The Vallandighammers are very busy just now setting traps for the approaching elections. A county convention was held in the city on Saturday last, and delegates were appointed to attend the State, Congressional and Senatorial conventions. The State convention meets today, and we suppose will nominate candidates for State Treasurer and Superintendent off Public Instruction. It having been discovered that the new Constitution was defeated by the vote of the people at the June election and the over whelming majorities against it by the soldiers in the field, it is presumed that the convention will forego the nomination of candidates for Governor and the other State officers — though how the expectants of those positions are to be appeased it may be difficult to tell.
Though no time has bee announced for the Congressional and Senatorial conventions, we think it highly probably that an attempt will be made to-day to fix up these nominations also. We would suggest to our Vallandigham riends, however, that the Congressional convention be omitted. The farce of a nomination would be entirely too broad. If the convention be held at all, it will be a mere formality; for it was well understood before Mr. Stuart announced himself as a candidate, that he should be the party candidate, and the leaders have been endeavoring to make their share of the contract good by recommending him as a no-party candidate. We have seen no indorsement from any other quarter, however.
We see that the Register of last evening gives the convention a column of impracticable advice to guide their action. We propose to give them not merely advice but a prescription together with sundry suggestions which it is not doubted that they will follow out to the very letter.
In order to aid the convention in its deliberations as far as possible, we suggest to the committee on Resolutions the following skeleton for their guidance. They are the substance of the resolutions adopted by the Indiana "Butternut" or "Copperhead" Convention, held at Indianapolis on the 30th of July last, at which Messrs. Carlile, Wickliffe, Dick Richardson, Dan. Vorhees and other distinguished patriots assisted. Vallandigham was not present, being detained at his home about that time by fear of arrest for disloyalty:
First — Adheres to the time-honored principles of the Democratic party; believes the only hope of the restoration of the Union and the maintenance of the Constitution is the restoration of that truly conservative party to power.

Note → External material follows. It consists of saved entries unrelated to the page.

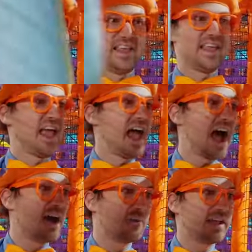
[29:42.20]

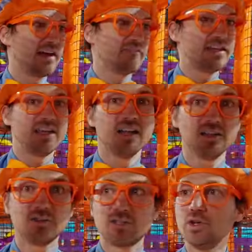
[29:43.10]
Yeah, we have a
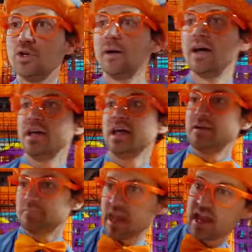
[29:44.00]
yellow tube
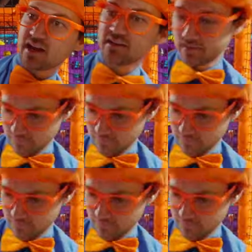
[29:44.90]
and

Second — Indorses the 8th of January Convention.
(Here the Convention should not omit to pass a resolution indorsing the loyalty of certain 8th of January Democrats arrested and now in prison at Indianapolis under indictment for treason, for assistance rendered to the guerrillas at Newburg, Indiana, on occasion of the raid from Kentucky on that place. A resolution denouncing the tyranny of the Government in authorizing an invasion of the constitutional rights of these individuals in their arrest, thus depriving them of their free agency, would not be inappropriate, and would no doubt five intense satisfaction to their "butternut" friends.)

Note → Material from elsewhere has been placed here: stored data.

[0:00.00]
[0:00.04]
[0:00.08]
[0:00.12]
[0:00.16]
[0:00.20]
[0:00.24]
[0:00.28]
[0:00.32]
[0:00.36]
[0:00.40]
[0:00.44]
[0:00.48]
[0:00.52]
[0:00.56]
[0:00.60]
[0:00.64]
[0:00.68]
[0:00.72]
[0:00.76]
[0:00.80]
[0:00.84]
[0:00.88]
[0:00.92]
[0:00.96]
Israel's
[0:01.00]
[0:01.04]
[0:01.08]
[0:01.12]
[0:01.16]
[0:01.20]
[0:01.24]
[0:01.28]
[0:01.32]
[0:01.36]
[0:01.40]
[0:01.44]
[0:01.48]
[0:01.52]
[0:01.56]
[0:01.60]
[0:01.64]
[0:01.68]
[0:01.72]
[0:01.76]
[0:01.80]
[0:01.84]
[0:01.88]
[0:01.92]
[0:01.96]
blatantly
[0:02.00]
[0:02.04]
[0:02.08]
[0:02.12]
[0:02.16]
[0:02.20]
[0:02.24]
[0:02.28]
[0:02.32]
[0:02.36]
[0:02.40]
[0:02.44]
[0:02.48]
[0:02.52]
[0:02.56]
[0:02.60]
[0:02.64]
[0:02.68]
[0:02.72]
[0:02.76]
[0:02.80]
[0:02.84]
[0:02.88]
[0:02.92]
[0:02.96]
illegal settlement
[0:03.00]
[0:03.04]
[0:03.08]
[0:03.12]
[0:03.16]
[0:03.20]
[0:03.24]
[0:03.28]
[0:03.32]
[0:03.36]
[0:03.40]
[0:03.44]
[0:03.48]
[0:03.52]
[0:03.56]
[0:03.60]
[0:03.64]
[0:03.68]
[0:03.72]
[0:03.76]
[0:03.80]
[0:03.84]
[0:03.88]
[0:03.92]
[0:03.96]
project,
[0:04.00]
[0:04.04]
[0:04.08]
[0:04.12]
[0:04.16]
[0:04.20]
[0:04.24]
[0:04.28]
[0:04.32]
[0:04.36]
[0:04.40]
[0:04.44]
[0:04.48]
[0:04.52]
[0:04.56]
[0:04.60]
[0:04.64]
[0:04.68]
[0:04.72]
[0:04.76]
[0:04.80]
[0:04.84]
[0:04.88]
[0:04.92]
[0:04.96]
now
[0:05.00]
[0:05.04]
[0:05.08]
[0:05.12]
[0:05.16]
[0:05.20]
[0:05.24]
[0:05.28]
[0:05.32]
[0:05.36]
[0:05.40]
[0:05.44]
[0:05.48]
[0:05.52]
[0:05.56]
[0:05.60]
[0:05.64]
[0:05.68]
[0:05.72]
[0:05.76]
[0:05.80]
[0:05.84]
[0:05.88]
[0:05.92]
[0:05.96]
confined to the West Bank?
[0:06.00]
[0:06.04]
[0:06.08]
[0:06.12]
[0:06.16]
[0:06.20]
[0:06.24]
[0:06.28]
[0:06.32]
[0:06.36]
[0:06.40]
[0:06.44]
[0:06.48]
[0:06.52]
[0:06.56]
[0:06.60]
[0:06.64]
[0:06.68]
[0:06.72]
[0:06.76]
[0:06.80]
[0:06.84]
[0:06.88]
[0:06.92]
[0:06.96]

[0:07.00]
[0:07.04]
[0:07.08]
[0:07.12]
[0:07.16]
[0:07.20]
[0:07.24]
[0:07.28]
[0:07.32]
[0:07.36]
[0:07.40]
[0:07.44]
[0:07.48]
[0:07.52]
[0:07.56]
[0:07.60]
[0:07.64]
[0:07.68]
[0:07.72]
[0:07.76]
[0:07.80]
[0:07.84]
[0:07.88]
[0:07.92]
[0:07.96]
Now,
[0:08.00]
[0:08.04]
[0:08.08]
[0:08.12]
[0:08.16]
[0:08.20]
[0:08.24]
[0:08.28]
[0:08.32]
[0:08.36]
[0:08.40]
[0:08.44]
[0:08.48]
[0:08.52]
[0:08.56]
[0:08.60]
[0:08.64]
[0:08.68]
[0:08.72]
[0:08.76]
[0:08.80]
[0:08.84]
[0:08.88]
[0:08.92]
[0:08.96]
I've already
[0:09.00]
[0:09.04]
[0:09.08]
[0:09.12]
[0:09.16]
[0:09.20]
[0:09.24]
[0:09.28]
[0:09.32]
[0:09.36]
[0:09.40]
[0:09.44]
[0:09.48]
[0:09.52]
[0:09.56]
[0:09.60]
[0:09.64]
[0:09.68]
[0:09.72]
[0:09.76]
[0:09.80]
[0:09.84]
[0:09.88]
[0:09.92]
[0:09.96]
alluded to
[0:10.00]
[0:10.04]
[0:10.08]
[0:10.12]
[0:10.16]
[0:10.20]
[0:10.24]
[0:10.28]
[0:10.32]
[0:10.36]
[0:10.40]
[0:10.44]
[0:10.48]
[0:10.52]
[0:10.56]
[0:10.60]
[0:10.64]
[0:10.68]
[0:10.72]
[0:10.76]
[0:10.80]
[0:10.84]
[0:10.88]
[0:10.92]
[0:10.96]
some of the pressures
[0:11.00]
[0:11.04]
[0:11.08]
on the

Third — That the Constitution, the American Union, and the laws made under the Constitution, must be maintained in proper and rightful supremacy; that the rebellion now in arms must be suppressed, and that it is the duty of all good citizens to aid the General Government in all measures necessary to that end.
Fourth — Unalterably opposes a war of conquest of subjugation; will never consent that the war shall be waged for the purpose of interfering with the rights or overthrowing the established institution of any State.

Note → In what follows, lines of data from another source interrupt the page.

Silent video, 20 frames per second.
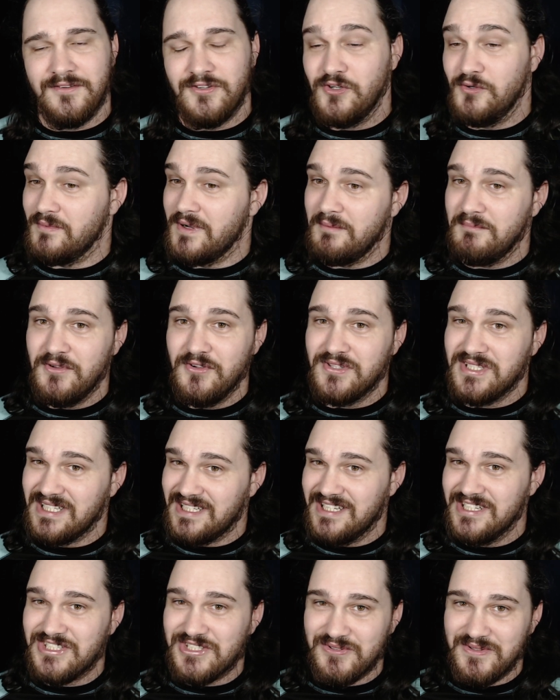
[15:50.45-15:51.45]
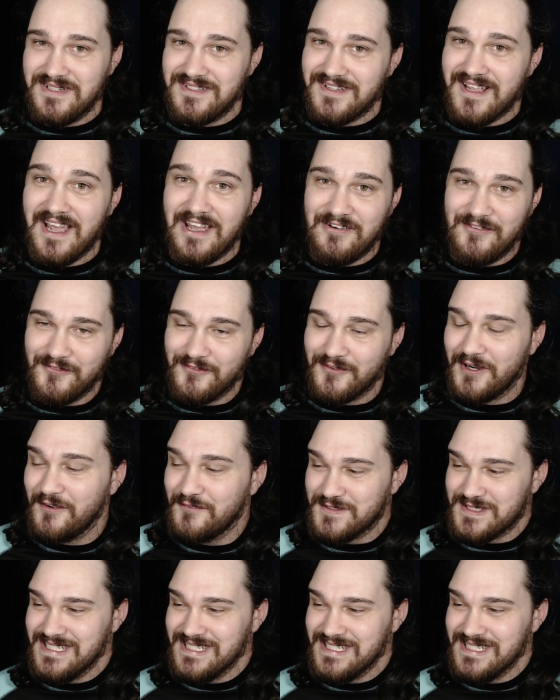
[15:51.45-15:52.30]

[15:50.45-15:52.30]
do. My music history has gotten rough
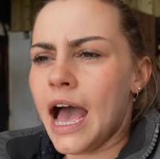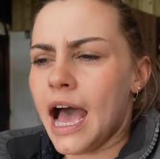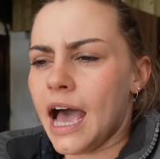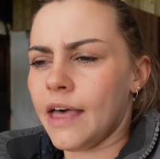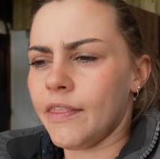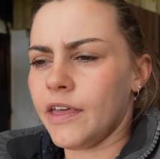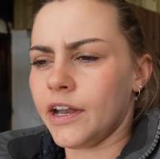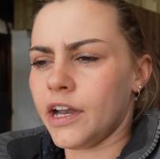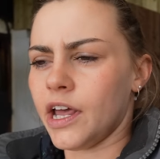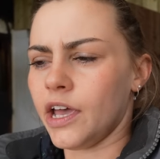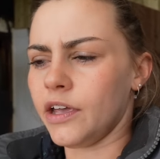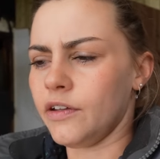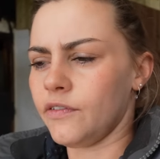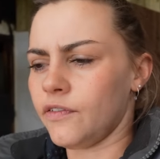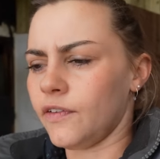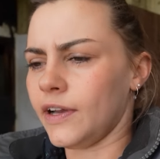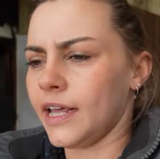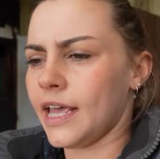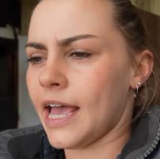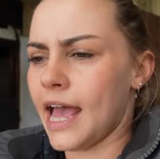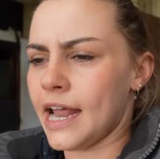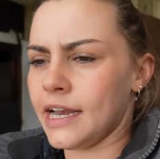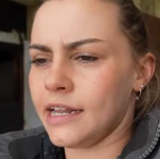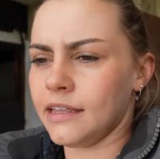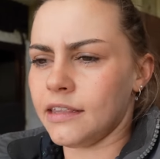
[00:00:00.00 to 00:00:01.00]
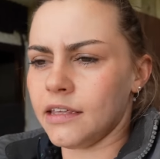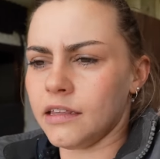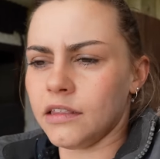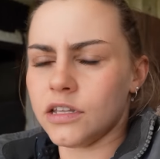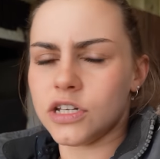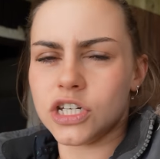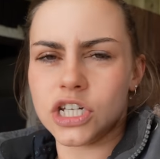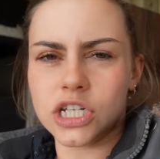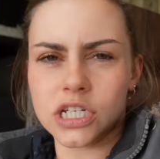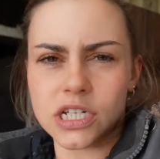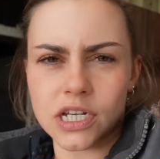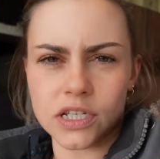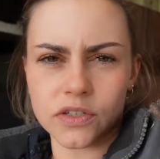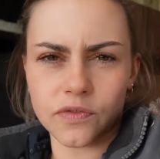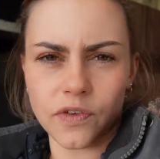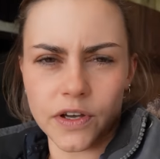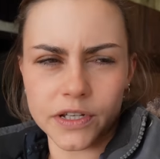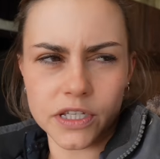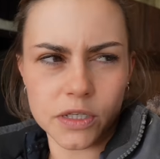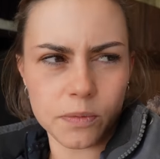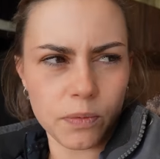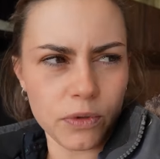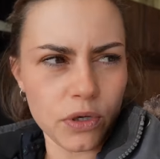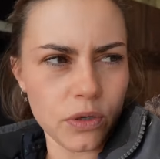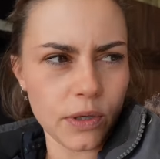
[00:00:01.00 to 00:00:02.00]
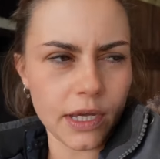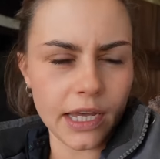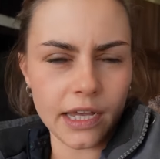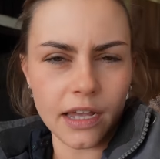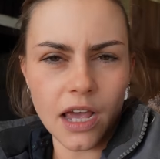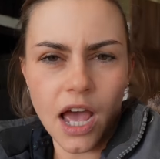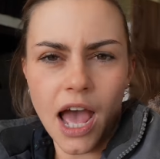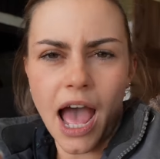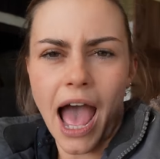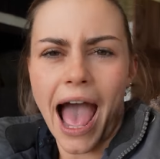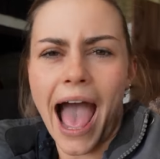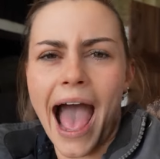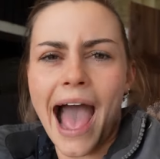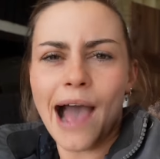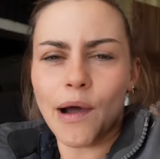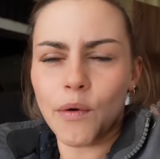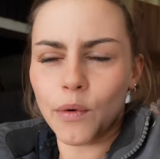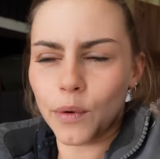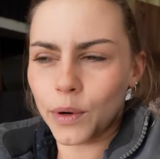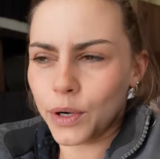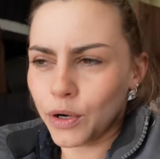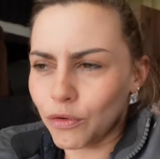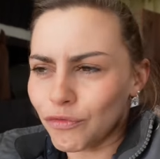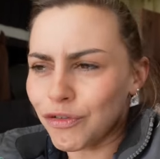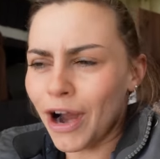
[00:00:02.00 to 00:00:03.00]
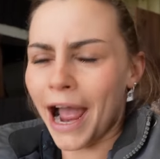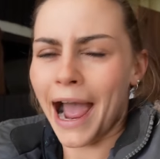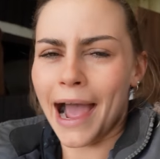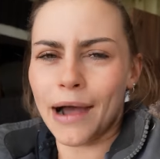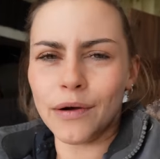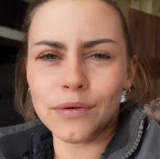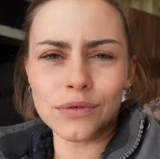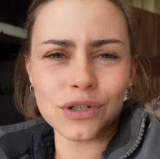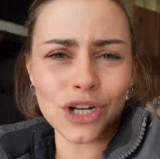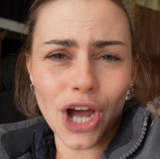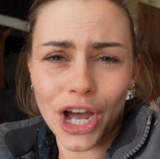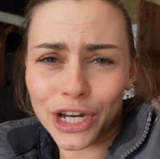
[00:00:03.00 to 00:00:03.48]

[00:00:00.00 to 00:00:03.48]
and then hopefully anything that she does find spooky out and around.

Fifth — Protests against negro emancipation in the District of Columbia, and payment for such negroes out of the national treasury, and against the resolution of Congress pledging the nation to pay for all negroes which may be emancipated by the authority of any Southern State.
Sixth — The doctrines of the secessionists and abolitionists, as the latter are now represented in Congress, are alike inconsistent with the Constitution. The first have already involved us in a civil war; the latter will leave us but little hope of a speedy restoration of the Union or peace.
Seventh — Views with alarm the reckless extravagance which pervanes every department of the Federal Government; that a return to rigid economy and accountability is indispensable. Startling developments of frauds at the National Capital show that an entire change of administration is demanded.
Eighth — Approves of the Crittenden resolutions.
Special care should be taken to introduce about an equal amount of denunciation of "Abolitionism" and "Secession" into the resolutions — not omitting to put "Abolitionism" first. As a whole, the resolutions should be so sandwiched together that we shall have a layer of loyal expressions in favor of the suppression of the rebellion and of denunciation of the Government, alternately.